## WORK INSTRUCTION
Your answer must match the records word for word and contain no pictures.

**** LISTED ENTRIES ****

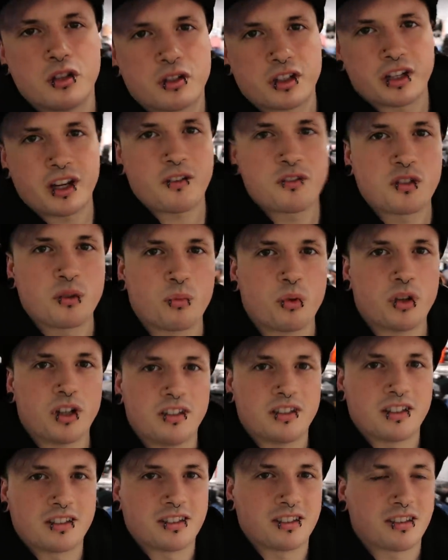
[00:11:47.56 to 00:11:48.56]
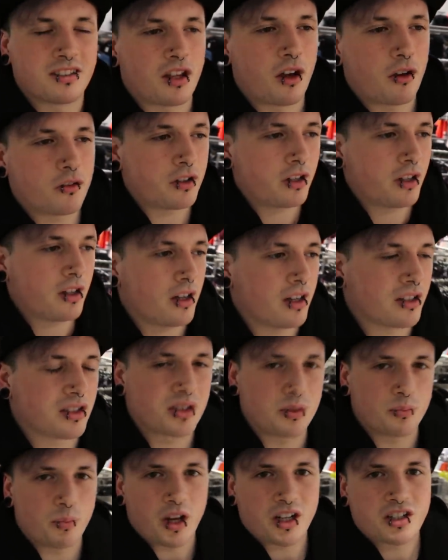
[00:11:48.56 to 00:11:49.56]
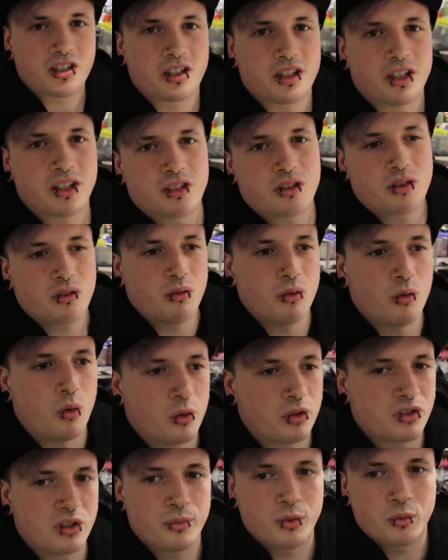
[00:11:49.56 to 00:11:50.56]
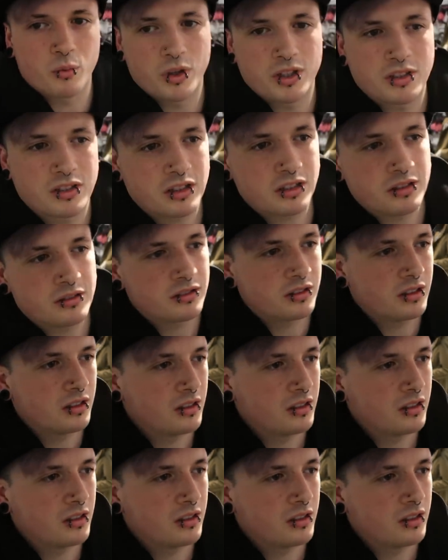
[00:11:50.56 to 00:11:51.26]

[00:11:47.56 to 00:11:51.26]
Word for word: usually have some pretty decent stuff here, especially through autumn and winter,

****

## EXERCISE RESULT
[00:11:47.56 to 00:11:48.56]
[00:11:48.56 to 00:11:49.56]
[00:11:49.56 to 00:11:50.56]
[00:11:50.56 to 00:11:51.26]

[00:11:47.56 to 00:11:51.26]
Word for word: usually have some pretty decent stuff here, especially through autumn and winter,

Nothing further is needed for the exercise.